Islam, Terror, and the Second Nuclear Age
So although a renewed Shiite messianism does create some cause for concern about the potential uses of an Iranian bomb — in particular because it suggests that Ahmadinejad may be more a utopian than a realist — it is almost certainly a mistake to anticipate that Iran would use its nuclear power in a way that would provoke large-scale retaliation and assured self-destruction. Iranian leaders have been more than ready to sacrifice their own citizens in large numbers. During the Iran-Iraq war, major efforts went into recruiting young boys to the Basij militias, which were then sent to the front lines on what were essentially suicide missions. Religion played the central part in motivating the teenage soldiers, and it is reasonable to believe that religion helped salve the consciences of those who ordered these children into battle. Yet even this discounting of the value of human life — in a war started by Saddam Hussein, not by Iran — fell short of voluntarily putting an entire nation at risk. Ahmadinejad surely understands the consequences of using a nuclear bomb, and Shiite Islam, even in its messianic incarnation, still falls short of inviting nuclear retaliation and engendering collective suicide.
But at the same time, Ahmadinejad has emphasized Iran’s pan-Islamic aspirations to act on behalf of Muslims everywhere. An emerging nuclear power needs friends. Right now Iran wants to reduce, not promote, division between Sunnis and Shiites — and promoting broader “Islamic” interests by going after Israel is one way to lessen Sunni fears about Iran’s rise. Ahmadinejad has put his money where his mouth is, providing Hezbollah with medium-range missiles — though apparently not chemical warheads — to use against Israel. The nationalist language he has sometimes used at home may be a cover for sincerely held pan-Islamic ends — a version of the old revolutionary strategy of making nationalist claims in order to attract the support of those fellow Iranians who do not respond well to Islamist ideology. That it is convenient for Iran to emphasize Islamic unity does not mean that at least some of its leaders do not believe in it as a motivating goal.
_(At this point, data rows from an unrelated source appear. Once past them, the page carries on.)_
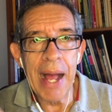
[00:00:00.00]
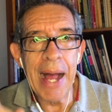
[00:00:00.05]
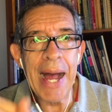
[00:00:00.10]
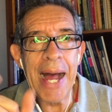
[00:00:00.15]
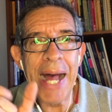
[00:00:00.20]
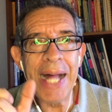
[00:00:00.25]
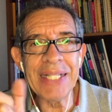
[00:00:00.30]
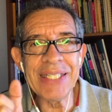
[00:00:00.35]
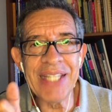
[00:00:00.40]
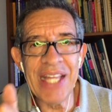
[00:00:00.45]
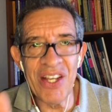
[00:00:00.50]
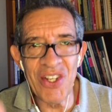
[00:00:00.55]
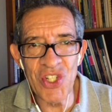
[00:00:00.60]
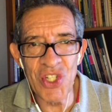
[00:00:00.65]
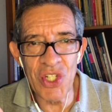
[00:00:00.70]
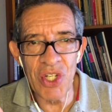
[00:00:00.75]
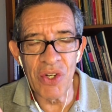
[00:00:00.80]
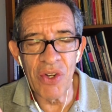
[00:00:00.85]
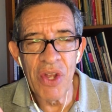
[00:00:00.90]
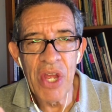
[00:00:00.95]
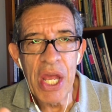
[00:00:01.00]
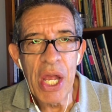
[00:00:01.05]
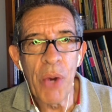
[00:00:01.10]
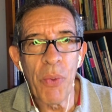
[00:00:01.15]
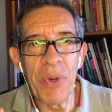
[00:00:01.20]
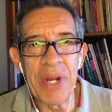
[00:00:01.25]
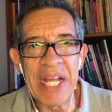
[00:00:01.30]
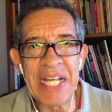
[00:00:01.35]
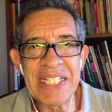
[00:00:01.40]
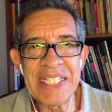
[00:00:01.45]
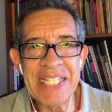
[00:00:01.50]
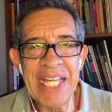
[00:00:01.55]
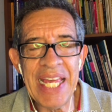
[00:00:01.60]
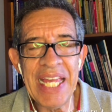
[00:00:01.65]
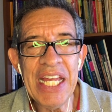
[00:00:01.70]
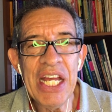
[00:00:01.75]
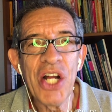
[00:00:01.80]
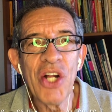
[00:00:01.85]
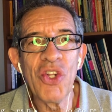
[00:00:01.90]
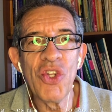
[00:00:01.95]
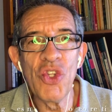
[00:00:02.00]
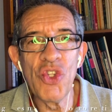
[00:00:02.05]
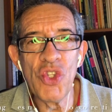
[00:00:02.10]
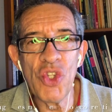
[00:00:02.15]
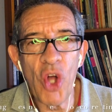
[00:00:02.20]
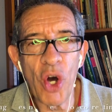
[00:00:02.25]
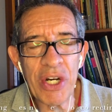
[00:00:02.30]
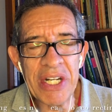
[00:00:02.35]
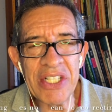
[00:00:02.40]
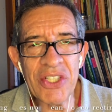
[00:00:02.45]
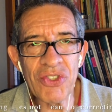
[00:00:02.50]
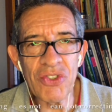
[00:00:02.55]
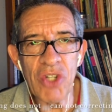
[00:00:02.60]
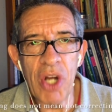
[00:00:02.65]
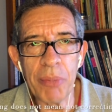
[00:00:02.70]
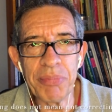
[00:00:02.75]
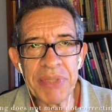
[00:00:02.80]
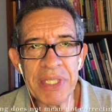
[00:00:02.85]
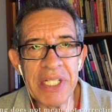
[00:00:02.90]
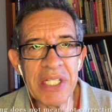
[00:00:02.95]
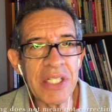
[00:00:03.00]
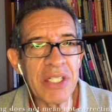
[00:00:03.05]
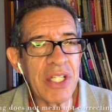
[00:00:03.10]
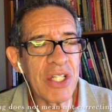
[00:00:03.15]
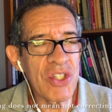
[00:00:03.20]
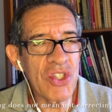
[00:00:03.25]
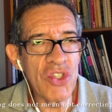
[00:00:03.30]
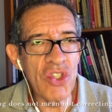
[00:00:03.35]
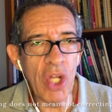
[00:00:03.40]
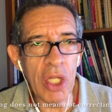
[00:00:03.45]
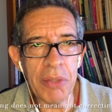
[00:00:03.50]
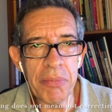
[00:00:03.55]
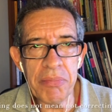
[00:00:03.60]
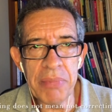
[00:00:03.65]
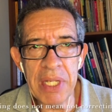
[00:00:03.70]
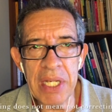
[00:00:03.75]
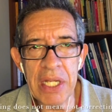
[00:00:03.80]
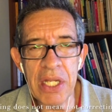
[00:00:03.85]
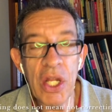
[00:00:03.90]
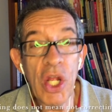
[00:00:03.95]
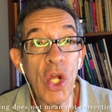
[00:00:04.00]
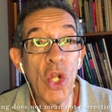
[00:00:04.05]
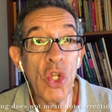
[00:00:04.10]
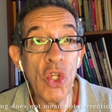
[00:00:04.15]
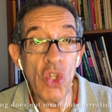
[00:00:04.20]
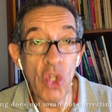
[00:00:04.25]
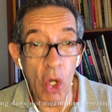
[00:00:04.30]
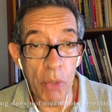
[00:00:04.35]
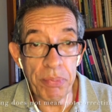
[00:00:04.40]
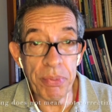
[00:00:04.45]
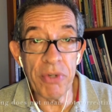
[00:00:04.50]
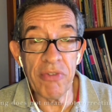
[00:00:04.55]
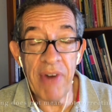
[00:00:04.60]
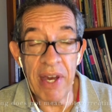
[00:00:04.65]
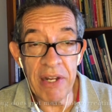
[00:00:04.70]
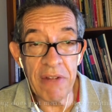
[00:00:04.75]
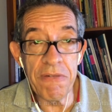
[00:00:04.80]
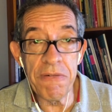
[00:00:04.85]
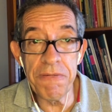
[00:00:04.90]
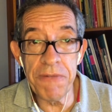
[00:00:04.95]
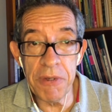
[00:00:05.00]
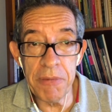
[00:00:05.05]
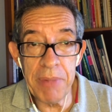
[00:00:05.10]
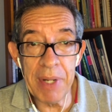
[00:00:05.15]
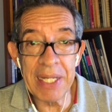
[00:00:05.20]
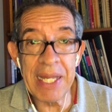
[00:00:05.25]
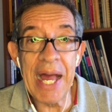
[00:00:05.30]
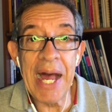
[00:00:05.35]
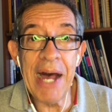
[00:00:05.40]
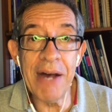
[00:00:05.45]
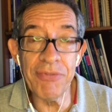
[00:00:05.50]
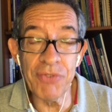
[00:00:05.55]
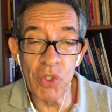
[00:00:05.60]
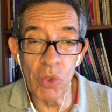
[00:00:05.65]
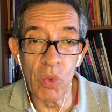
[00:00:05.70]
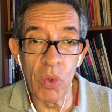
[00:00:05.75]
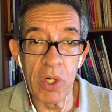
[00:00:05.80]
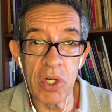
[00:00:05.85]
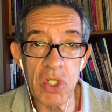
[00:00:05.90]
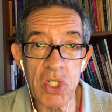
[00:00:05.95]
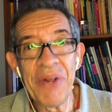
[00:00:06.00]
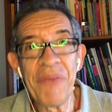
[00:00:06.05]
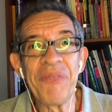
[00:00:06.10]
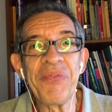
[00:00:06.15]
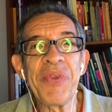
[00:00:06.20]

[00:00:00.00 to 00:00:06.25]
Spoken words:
Attention, when I say not interrupting does not mean not providing feedback afterwards.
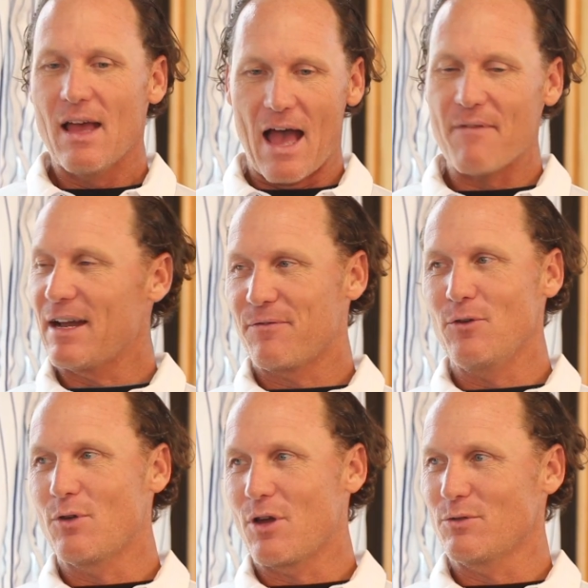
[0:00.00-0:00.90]
I've had a
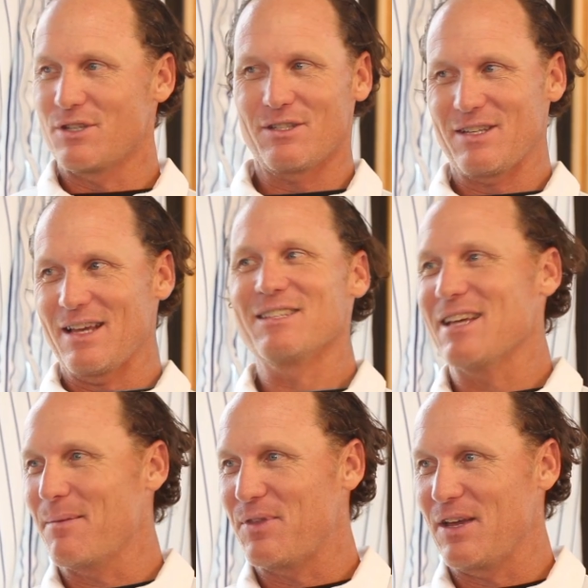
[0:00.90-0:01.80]
few coaches say the
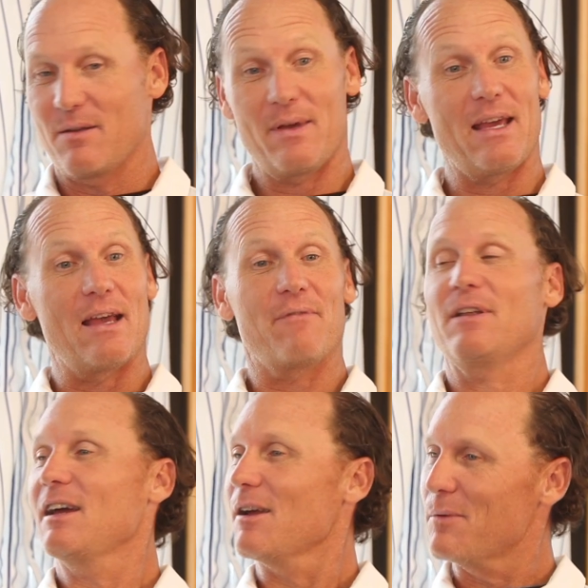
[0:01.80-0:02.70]
same thing to me. I
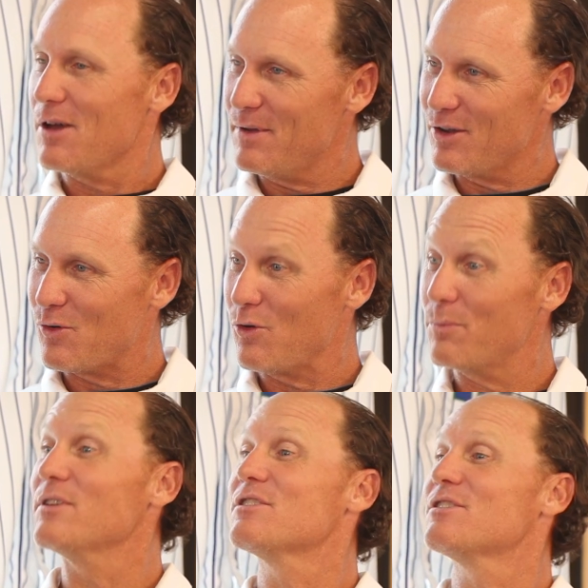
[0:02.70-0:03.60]
feel like I'm coming to
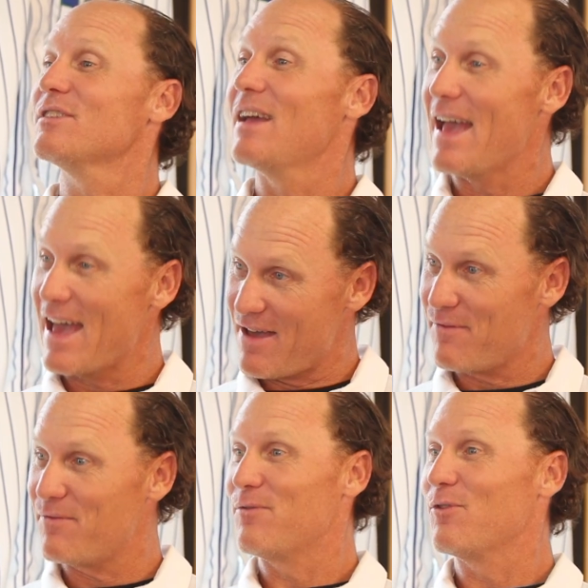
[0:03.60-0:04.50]
Corpus
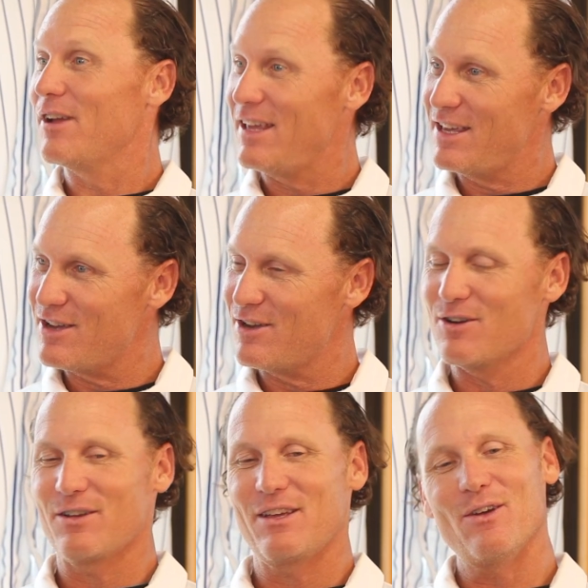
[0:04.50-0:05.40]
every
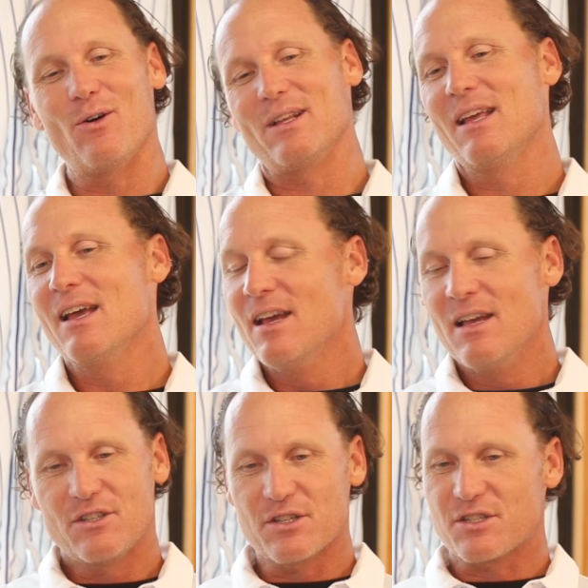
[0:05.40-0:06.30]
year, you know, and
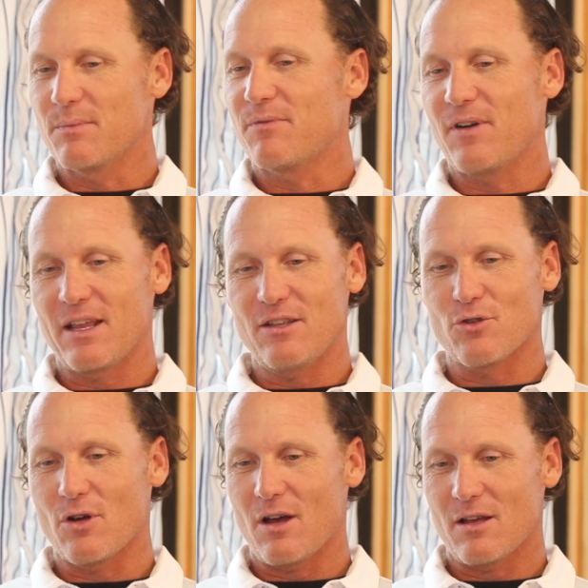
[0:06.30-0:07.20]
just some funny
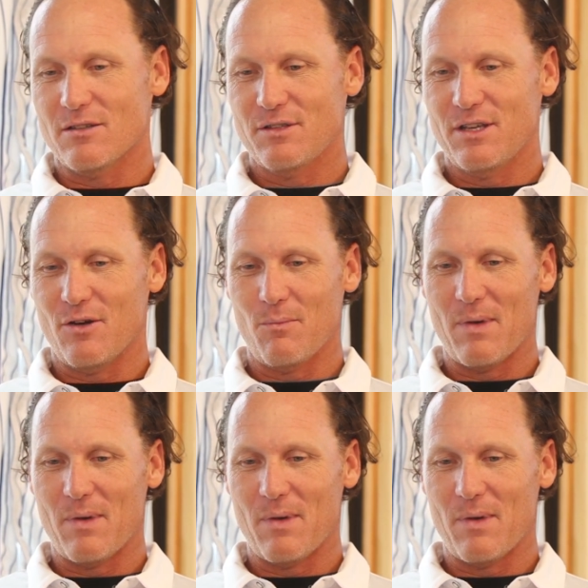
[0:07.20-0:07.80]
draws. You know,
But geopolitics is not the only reason Sunni Arab leaders are rattled by the prospect of a nuclear Iran. They also seem to be worried that the Iranians might actually use nuclear weapons if they get them. A nuclear attack on Israel would engulf the whole region. But that is not the only danger: Sunnis in Saudi Arabia and elsewhere fear that the Iranians might just use a nuclear bomb against them. Even as Iran’s defiance of the United States and Israel wins support among some Sunnis, extremist Sunnis have been engaging in the act of takfir, condemning all Shiites as infidels. On the ground in Iraq, Sunni takfiris are putting this theory into practice, aiming at Shiite civilians and killing them indiscriminately. Shiite militias have been responding in kind, and massacres of Sunni civilians are no longer isolated events.Adding the nuclear ingredient to this volatile mix will certainly produce an arms race. If Iran is going to get the bomb, its neighbors will have no choice but to keep up. North Korea, now protected by its own bomb, has threatened proliferation — and in the Middle East it would find a number of willing buyers. Small principalities with huge U.S. Air Force bases, like Qatar, might choose to rely on an American protective umbrella. But Saudi Arabia, which has always seen Iran as a threatening competitor, will not be willing to place its nuclear security entirely in American hands. Once the Saudis are in the hunt, Egypt will need nuclear weapons to keep it from becoming irrelevant to the regional power balance — and sure enough, last month Gamal Mubarak, President Mubarak’s son and Egypt’s heir apparent, very publicly announced that Egypt should pursue a nuclear program.